NightFeats @ MMU-RAGent NeurIPS 2025: A Context-Optimized Multi-Agent RAG System for the Text-to-Text Track

NightFeats @ MMU-RAGent NeurIPS 2025：面向文本到文本赛道的上下文优化多智能体 RAG 系统

Abstract: We present NightFeats, a structured multi-agent retrieval-augmented generation (RAG) system submitted to the MMU-RAGent competition at NeurIPS 2025, where it was awarded Best Dynamic Evaluation in the text-to-text track. 摘要： 我们介绍了 NightFeats，这是一个结构化的多智能体检索增强生成（RAG）系统。该系统提交至 NeurIPS 2025 的 MMU-RAGent 竞赛，并荣获文本到文本赛道的“最佳动态评估奖”（Best Dynamic Evaluation）。

Rather than targeting benchmark maximization, this work proposes a principled pipeline that decomposes knowledge synthesis into three coordinated phases: retrieval, curation, and composition, each governed by explicit intermediate representations and handoff contracts. 本研究并未单纯追求基准测试分数的最大化，而是提出了一种原则性的流水线，将知识合成过程分解为三个协同阶段：检索、整理与组合。每个阶段均由明确的中间表示和交接契约（handoff contracts）进行管理。

Inspired by Agentic Context Engineering (ACE), the system introduces temporal-semantic reranking, bounded contradiction reconciliation, and citation-preserving composition as core architectural primitives. 受智能体上下文工程（ACE）的启发，该系统引入了时序语义重排序、有界矛盾调和以及保留引用的组合方式，作为其核心架构原语。

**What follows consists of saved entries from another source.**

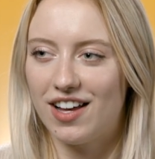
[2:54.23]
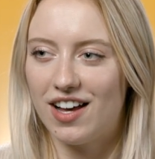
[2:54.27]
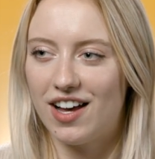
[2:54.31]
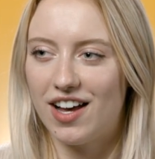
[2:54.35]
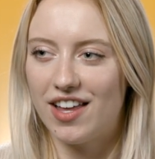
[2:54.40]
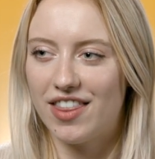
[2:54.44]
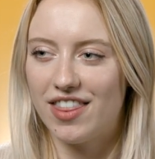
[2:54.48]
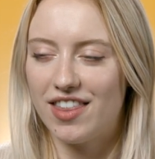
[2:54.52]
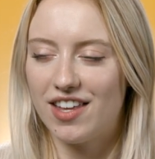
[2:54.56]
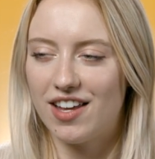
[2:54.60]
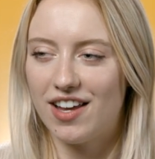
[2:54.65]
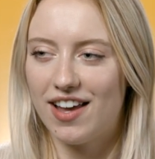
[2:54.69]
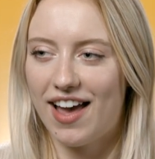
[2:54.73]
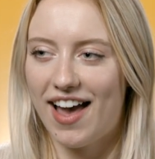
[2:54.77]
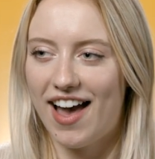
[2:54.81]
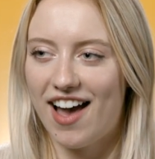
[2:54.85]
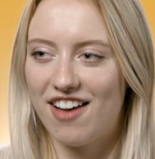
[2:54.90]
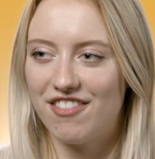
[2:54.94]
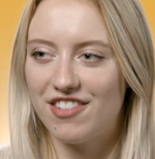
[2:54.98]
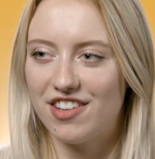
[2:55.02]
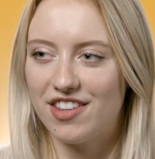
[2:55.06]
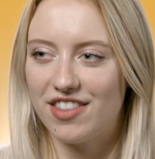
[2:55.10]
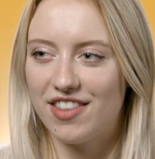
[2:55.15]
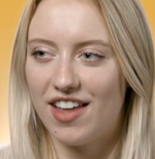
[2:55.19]
I think
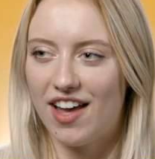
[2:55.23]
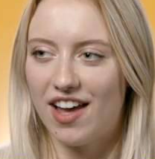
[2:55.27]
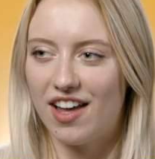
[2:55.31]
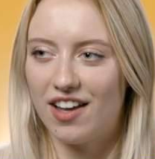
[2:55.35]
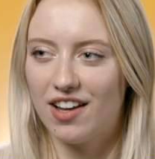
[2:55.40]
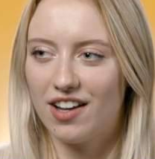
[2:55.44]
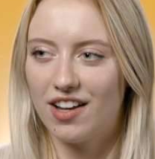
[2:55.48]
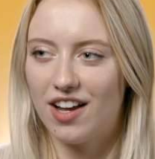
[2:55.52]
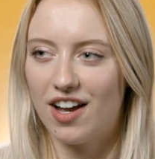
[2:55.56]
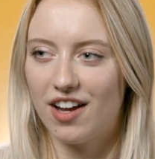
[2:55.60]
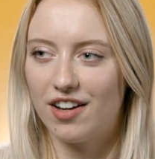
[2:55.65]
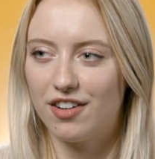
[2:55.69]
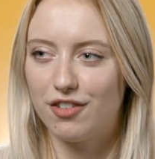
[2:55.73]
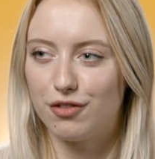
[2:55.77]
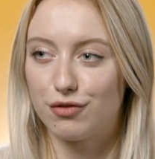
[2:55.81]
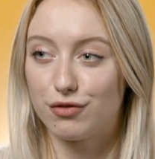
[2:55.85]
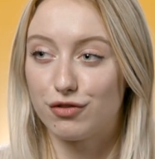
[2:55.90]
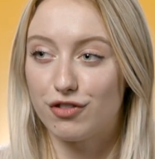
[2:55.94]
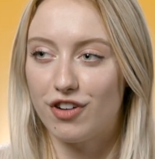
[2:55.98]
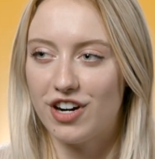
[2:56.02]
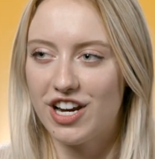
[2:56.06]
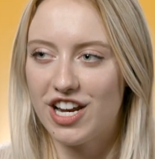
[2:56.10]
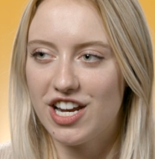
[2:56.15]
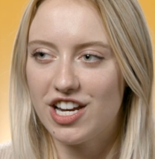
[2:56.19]
having that kind
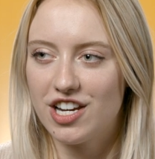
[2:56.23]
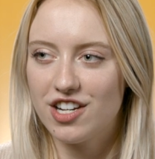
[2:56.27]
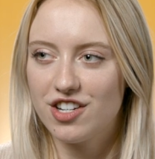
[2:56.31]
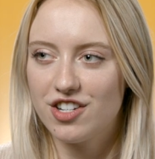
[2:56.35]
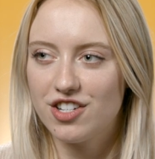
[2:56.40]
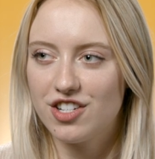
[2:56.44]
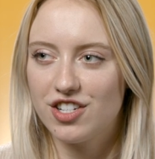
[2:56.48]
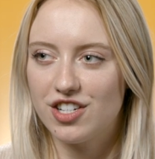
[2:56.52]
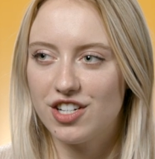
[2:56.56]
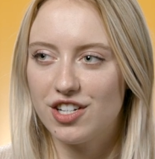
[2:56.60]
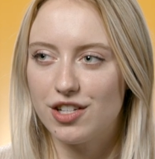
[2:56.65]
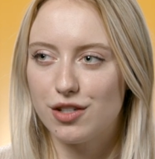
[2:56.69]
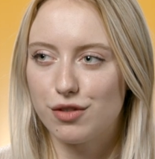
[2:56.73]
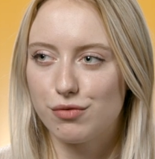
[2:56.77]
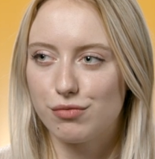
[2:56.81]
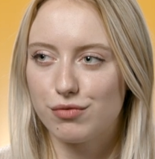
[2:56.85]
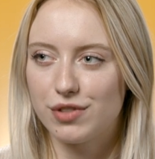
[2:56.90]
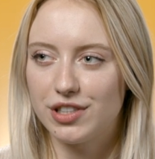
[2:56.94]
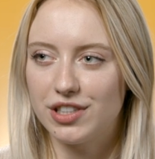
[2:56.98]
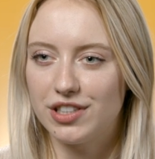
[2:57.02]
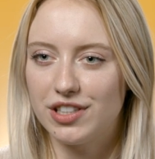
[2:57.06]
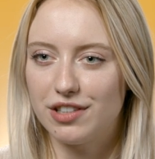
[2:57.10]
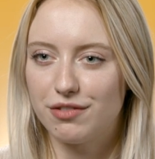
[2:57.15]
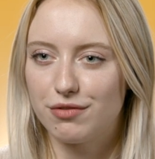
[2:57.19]
of range is
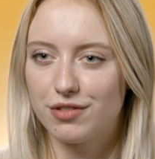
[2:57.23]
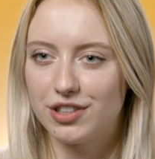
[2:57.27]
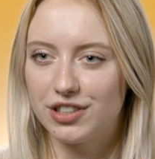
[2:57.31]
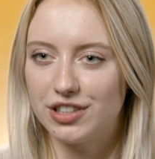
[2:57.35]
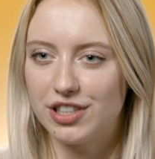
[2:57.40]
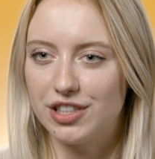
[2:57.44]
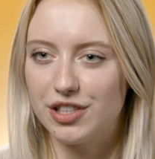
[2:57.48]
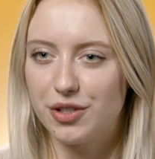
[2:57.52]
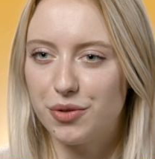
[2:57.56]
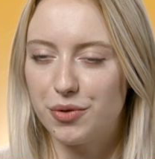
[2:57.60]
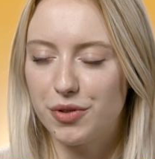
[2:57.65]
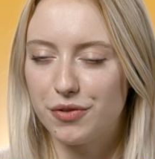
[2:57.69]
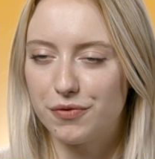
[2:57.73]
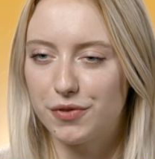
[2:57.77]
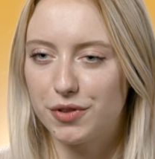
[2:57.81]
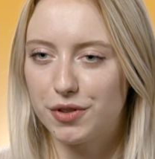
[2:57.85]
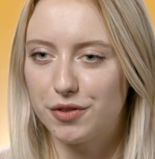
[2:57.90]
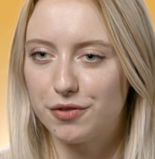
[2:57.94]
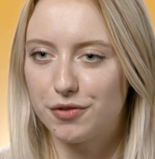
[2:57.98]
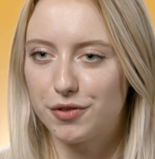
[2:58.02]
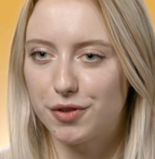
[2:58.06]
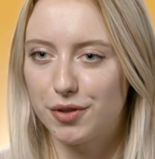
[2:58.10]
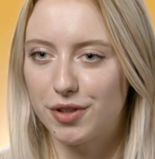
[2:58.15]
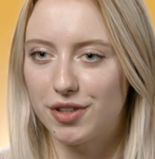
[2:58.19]
really, really
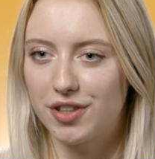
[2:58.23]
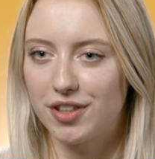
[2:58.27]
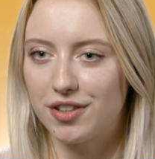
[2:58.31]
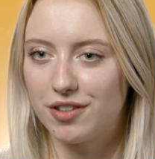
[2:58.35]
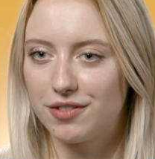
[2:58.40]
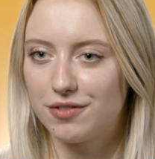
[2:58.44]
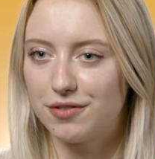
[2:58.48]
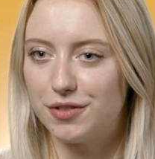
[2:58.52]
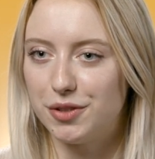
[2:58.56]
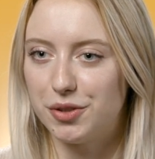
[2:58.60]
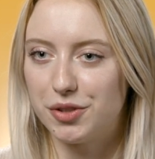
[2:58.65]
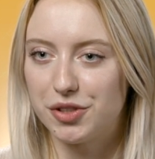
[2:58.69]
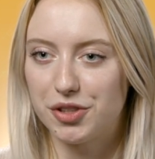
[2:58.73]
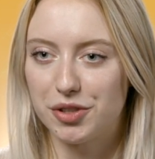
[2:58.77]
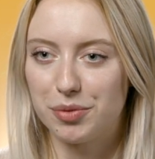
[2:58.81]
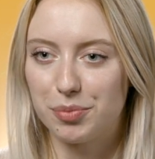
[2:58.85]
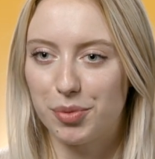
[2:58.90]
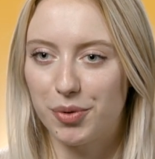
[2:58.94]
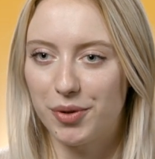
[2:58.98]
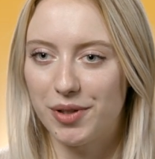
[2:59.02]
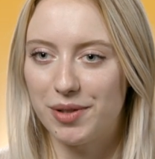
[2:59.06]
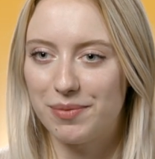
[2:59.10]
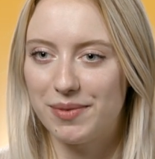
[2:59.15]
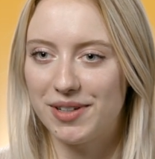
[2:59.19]
useful for future
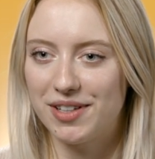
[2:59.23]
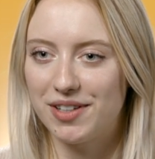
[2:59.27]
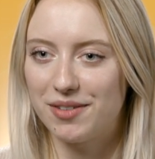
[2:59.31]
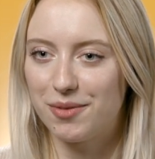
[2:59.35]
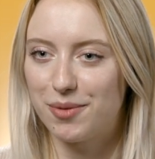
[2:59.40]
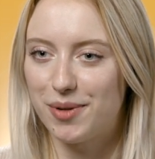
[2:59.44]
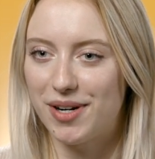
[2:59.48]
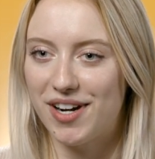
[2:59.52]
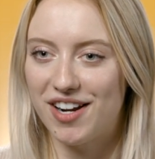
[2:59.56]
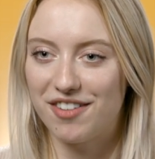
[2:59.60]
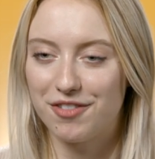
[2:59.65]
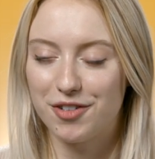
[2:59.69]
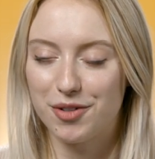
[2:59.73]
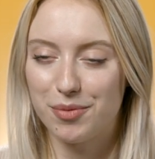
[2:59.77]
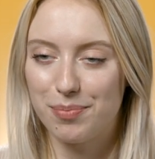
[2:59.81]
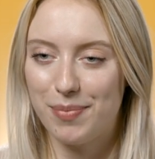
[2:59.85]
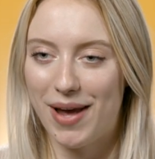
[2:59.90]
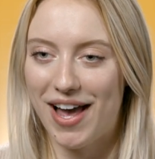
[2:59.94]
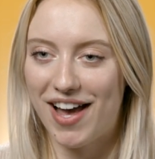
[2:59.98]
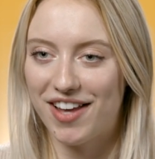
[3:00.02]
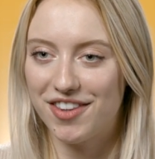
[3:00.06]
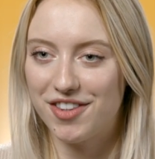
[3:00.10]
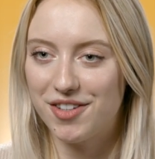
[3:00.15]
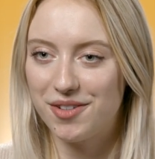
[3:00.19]
employment, whatever
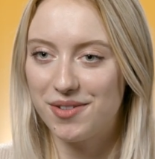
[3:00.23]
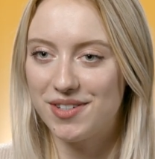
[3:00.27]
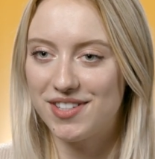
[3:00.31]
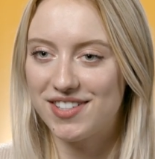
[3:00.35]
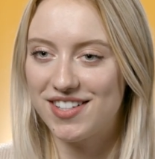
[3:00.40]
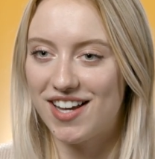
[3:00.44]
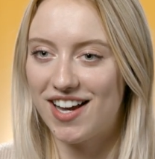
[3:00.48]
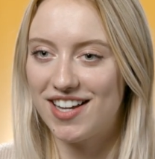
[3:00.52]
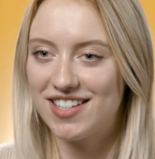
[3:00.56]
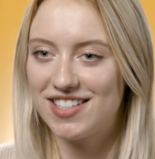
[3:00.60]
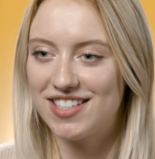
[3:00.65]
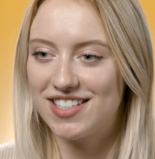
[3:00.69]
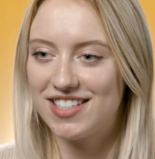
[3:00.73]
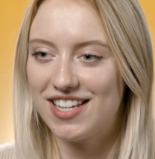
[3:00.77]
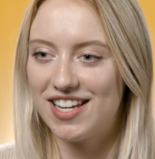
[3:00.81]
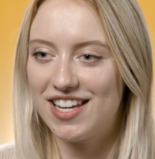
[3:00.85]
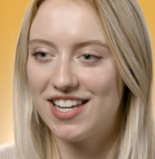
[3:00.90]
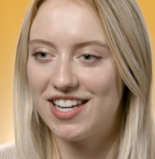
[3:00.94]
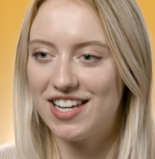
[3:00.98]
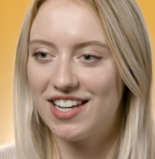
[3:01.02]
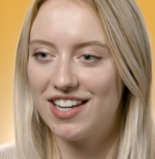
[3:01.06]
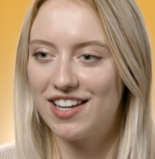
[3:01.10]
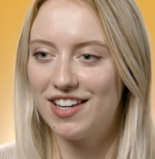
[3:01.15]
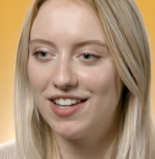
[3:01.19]
path you decide to
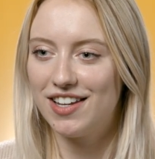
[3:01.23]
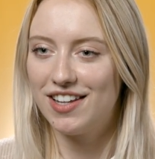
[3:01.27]
take.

Competition results show that NightFeats surpasses proprietary baselines including Claude-SonnetV2 and Nova-Pro on LLM-as-a-Judge and Human Likert evaluations, confirming that architectural transparency and verifiable evidence grounding are better aligned with human preferences than systems optimizing narrowly for automatic similarity metrics. 竞赛结果表明，在“大模型作为裁判”（LLM-as-a-Judge）和人类李克特量表（Likert）评估中，NightFeats 的表现超越了包括 Claude-SonnetV2 和 Nova-Pro 在内的专有基准模型。这证实了相比于仅针对自动相似度指标进行优化的系统，架构透明度和可验证的证据溯源更符合人类的偏好。